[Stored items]

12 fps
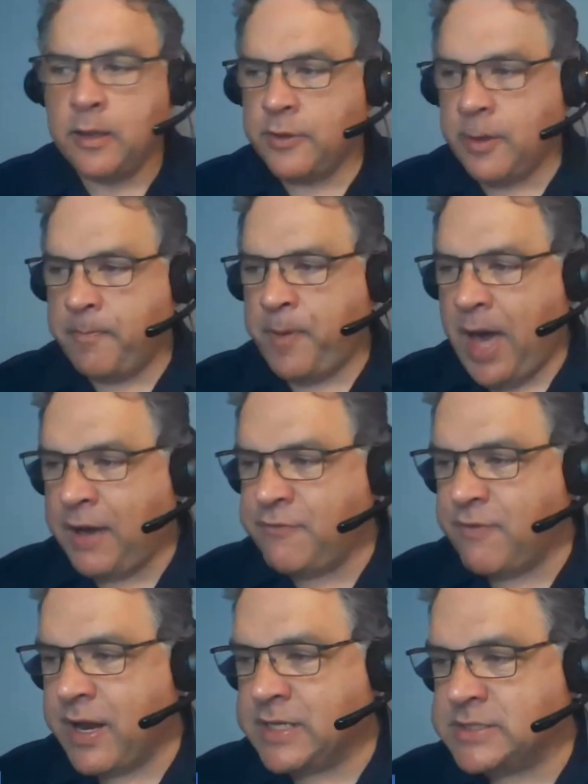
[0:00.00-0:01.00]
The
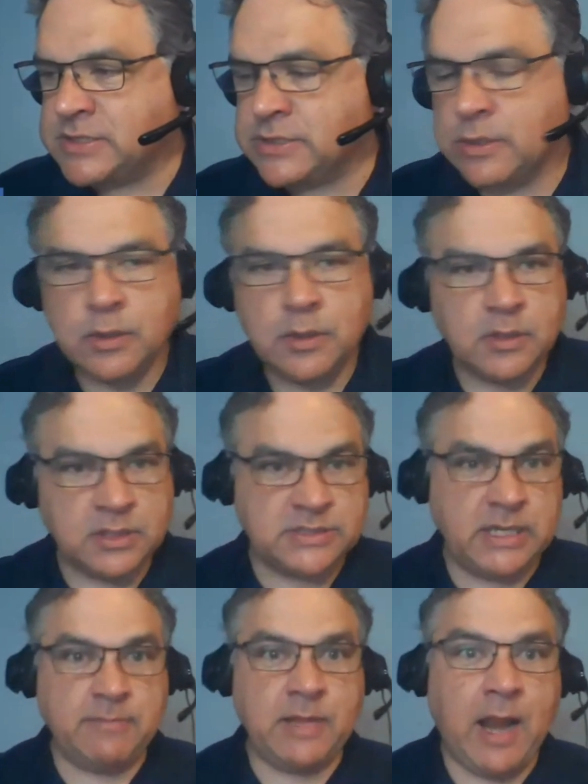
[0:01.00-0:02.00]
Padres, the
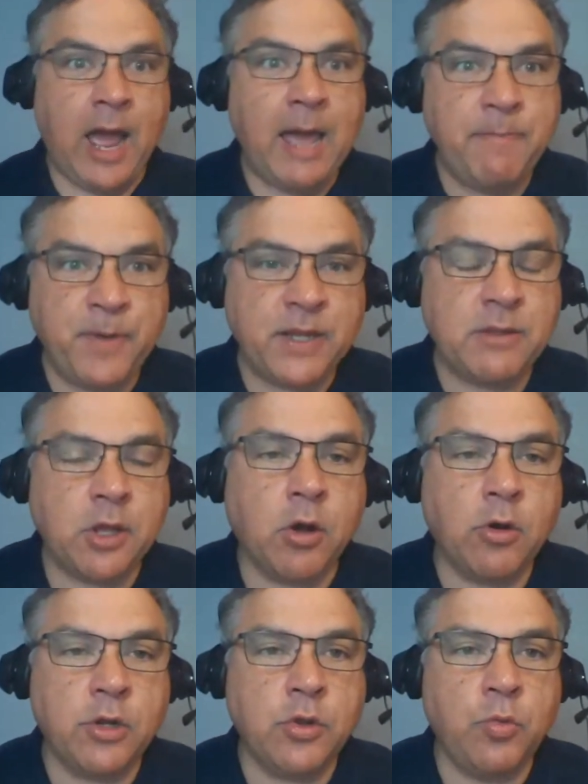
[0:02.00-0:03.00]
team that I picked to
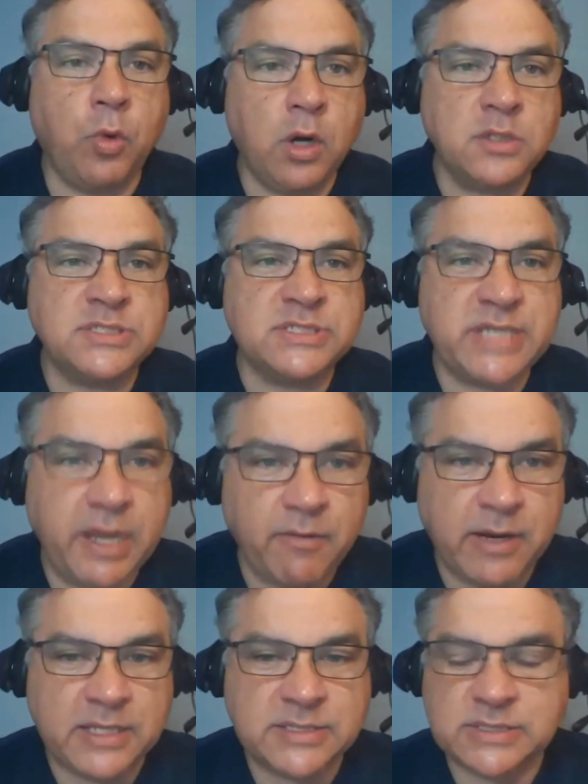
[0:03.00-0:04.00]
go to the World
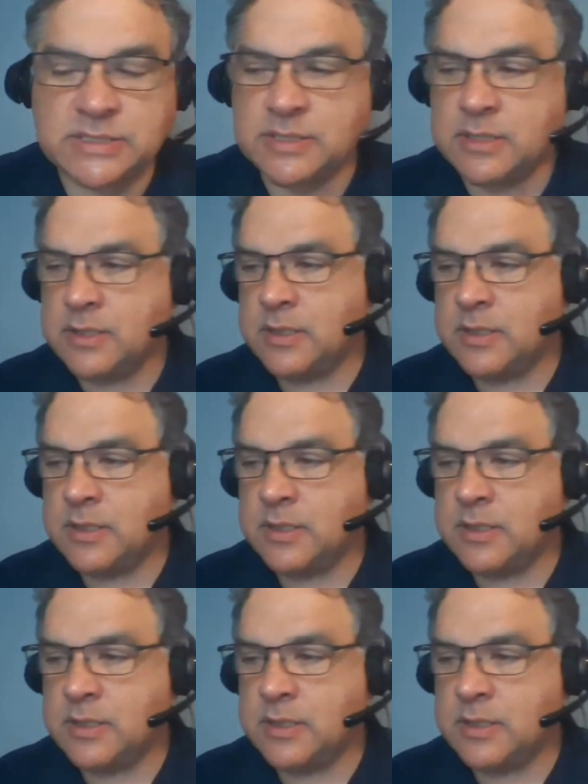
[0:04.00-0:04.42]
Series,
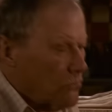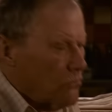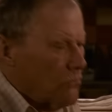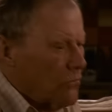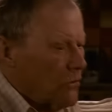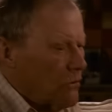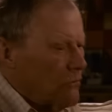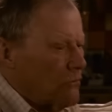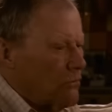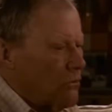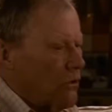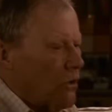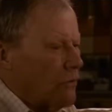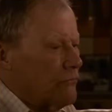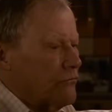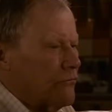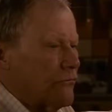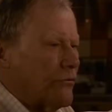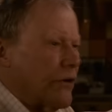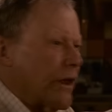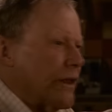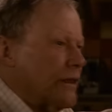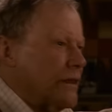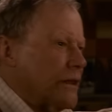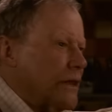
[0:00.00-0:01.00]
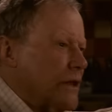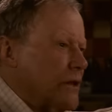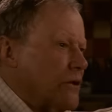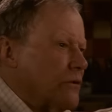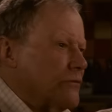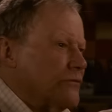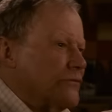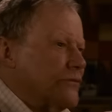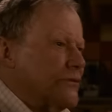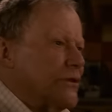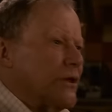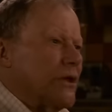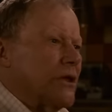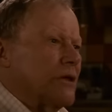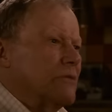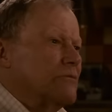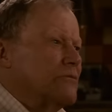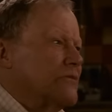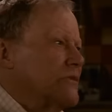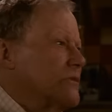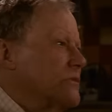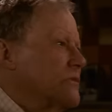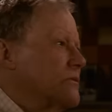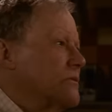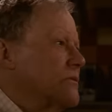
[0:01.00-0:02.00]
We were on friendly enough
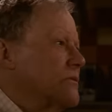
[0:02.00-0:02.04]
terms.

(WORK TO BE COMPLETED) Print all of the entries word for word. Omit the pictures they contain.

(ANSWER)
12 fps
[0:00.00-0:01.00]
The
[0:01.00-0:02.00]
Padres, the
[0:02.00-0:03.00]
team that I picked to
[0:03.00-0:04.00]
go to the World
[0:04.00-0:04.42]
Series,
[0:00.00-0:01.00]
[0:01.00-0:02.00]
We were on friendly enough
[0:02.00-0:02.04]
terms.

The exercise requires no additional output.